IMPLANT FILES - Le leader mondial des technologies médicales, l'américain Medtronic, est potentiellement lié à 9300 décès et 292.000 blessures entre 2008 et 2017 aux États-Unis, selon des rapports sur les incidents liés aux implants médicaux analysés dans le cadre d'une enquête journalistique internationale publiée dimanche 25 novembre.
D'après ces rapports faits auprès des régulateurs américains, l'an dernier, un incident sur cinq dû à un implant médical était lié à un produit de Medtronic, plus du double que pour tout concurrent de la société.
Cette enquête baptisée "Implant Files", menée par des médias dans 36 pays dans le cadre du Consortium international des journalistes d'investigation (ICIJ), relève que les rapports réalisés auprès des autorités au Japon, en Norvège ou en Australie placent également l'entreprise américaine parmi celles qui ont été liées au plus grand nombre d'incidents au cours des cinq dernières années.
Les relations douteuses entre Medtronic et des médecins
Dans le détail, depuis 2008, les pompes à insuline ou leurs composants fabriqués par Medtronic pour accompagner les malades du diabète ont été potentiellement impliqués dans plus de 2.600 décès et 150.000 blessures aux États-Unis. Et dans des entretiens avec des journalistes qui ont mené cette enquête, des patients et des familles de victimes en Finlande, en Allemagne, au Canada, en Inde et aux États-Unis ont rapporté que la société avait répondu avec lenteur à leurs réclamations au sujet de ces pompes à insuline ou ne les avait pas informés de certains risques.
L'agence fédérale américaine des médicaments a relevé qu'il est normal que le premier producteur d'instruments médicaux soit aussi celui qui connaît le plus d'incidents, souligne l'ICIJ.
Dans un long article sur son site internet, le consortium énumère toutefois nombre de cas dans lesquels Medtronic a été mis en cause, sur le terrain judiciaire ou éthique, pour un usage peu réglementaire de ses implants, ou des relations douteuses avec des médecins qui ont recours à ses produits ou sont à l'origine d'études favorables.

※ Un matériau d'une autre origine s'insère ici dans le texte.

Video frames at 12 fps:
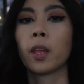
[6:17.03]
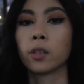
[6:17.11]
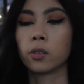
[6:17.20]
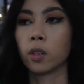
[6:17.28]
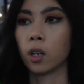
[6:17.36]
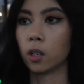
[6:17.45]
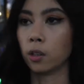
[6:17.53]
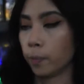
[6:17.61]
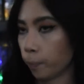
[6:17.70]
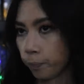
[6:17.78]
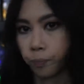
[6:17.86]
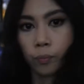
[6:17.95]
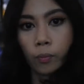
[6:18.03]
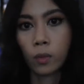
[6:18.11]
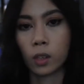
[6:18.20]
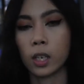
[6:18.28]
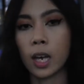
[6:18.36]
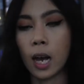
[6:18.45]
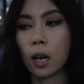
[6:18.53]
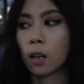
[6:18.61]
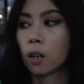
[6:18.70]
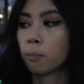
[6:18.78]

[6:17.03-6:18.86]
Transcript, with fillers: So yeah.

Dans une réponse écrite à l'ICIJ, un porte-parole de Medtronic, Rob Clark, assure que la sécurité des patients est la première priorité de l'entreprise, qui respecte "les plus hauts standards éthiques". "Les accusations ne sont pas des faits et ne devraient pas être interprétées pour suggérer que Medtronic a violé nos obligations légales, éthiques ou réglementaires d'une manière ou d'une autre", a-t-il ajouté, tout en soulignant que tout produit médical comportait une part de risque.
Incidents en France et dans le monde
Au terme de leurs recherches, les plus de 250 journalistes qui ont mené l'enquête des "Implant Files" affirment le nombre d'incidents liés aux "dispositifs médicaux" (pompes à insuline, pacemakers, prothèses mammaires, de hanche, d'épaule ou de genou) augmente partout dans le monde.
Aux États-Unis, qui disposent d'un recueil de déclarations via une base de données, ces incidents auraient causé 82.000 morts et 1,7 million de blessés en dix ans, et auraient été multipliés par cinq, selon les estimations de l'ICIJ.
En France, selon les chiffres de l'Agence nationale de sécurité du médicament (ANSM), qui tient un répertoire des signalements de matériovigilance, le nombre d'incidents lié à ces implants aurait doublé en dix ans, avec plus de 18.000 cas en 2017 et environ 158.000 incidents en dix ans, selon Le Monde.
En Belgique, quelque 3800 "incidents" ont été recensés depuis 2013, mais ce décompte serait "largement sous-estimés", selon Le Soir.
Les données resteraient globalement très incomplètes et souvent confidentielles, selon l'enquête, rendant impossible de dénombrer avec précision les incidents et de connaître la marque et le modèle des implants posés, et donc de retrouver les patients en cas de problème.
En France, "le nombre global" de dispositifs commercialisés n'est ainsi "pas approchable", reconnaît Jean-Claude Ghislain, directeur pour les situations d'urgence, les affaires scientifiques et la stratégie européenne à l'Agence du médicament ANSM, cité par Le Monde.
En France, où les professionnels de santé doivent déclarer ces incidents aux autorités, cette obligation serait peu respectée, alors qu'un nouveau règlement européen de 2017 se contente de demander aux Etats membres de l'UE d'"encourager" les médecins à les déclarer, regrette les auteurs.
L'enquête déplore également des échanges peu transparents entre autorités de santé concernant ces incidents graves, alors qu'une base de données européenne, Eudamed, doit être mise en ligne en 2020, mais que les Etats membres sont en désaccord sur le degré d'informations à donner.